* Exercise *
Omit the images and retype the records verbatim.

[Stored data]
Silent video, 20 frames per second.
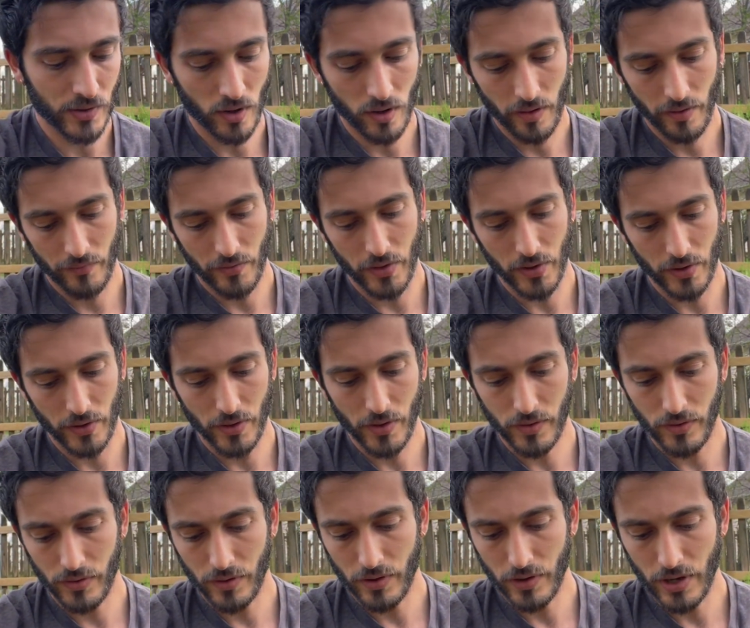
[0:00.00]
all of the
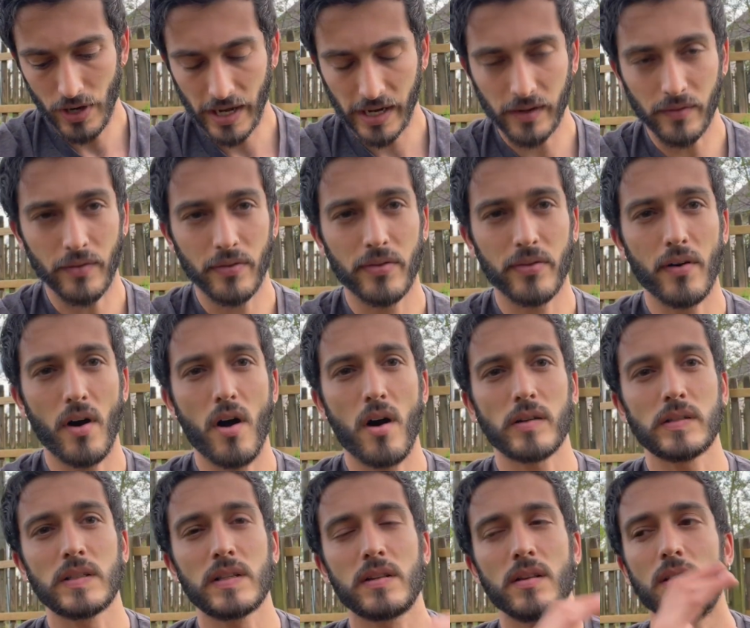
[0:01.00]
negative
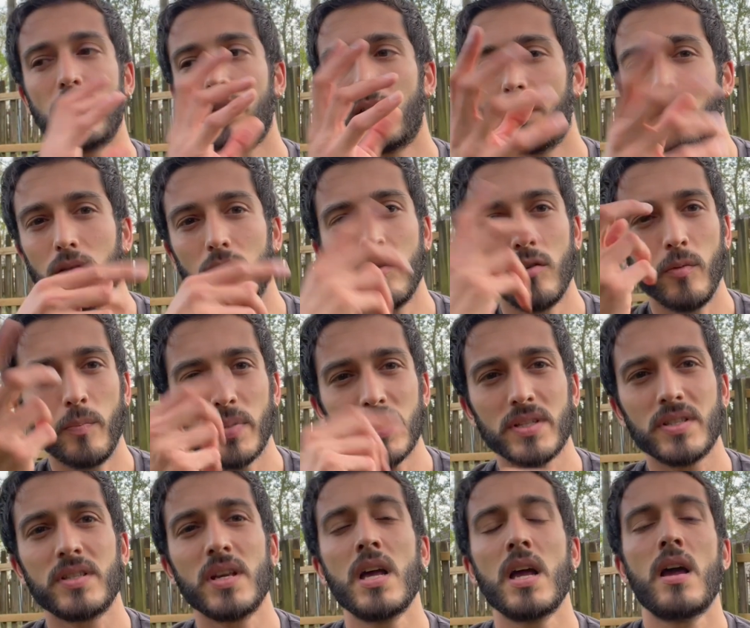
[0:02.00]
thoughts, the
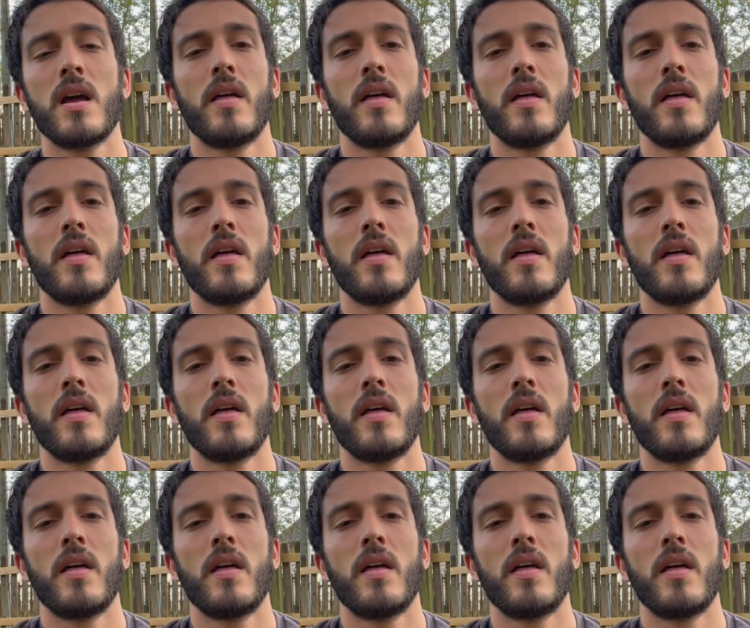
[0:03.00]
loops,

* Exercise answer *
Silent video, 20 frames per second.
[0:00.00]
all of the
[0:01.00]
negative
[0:02.00]
thoughts, the
[0:03.00]
loops,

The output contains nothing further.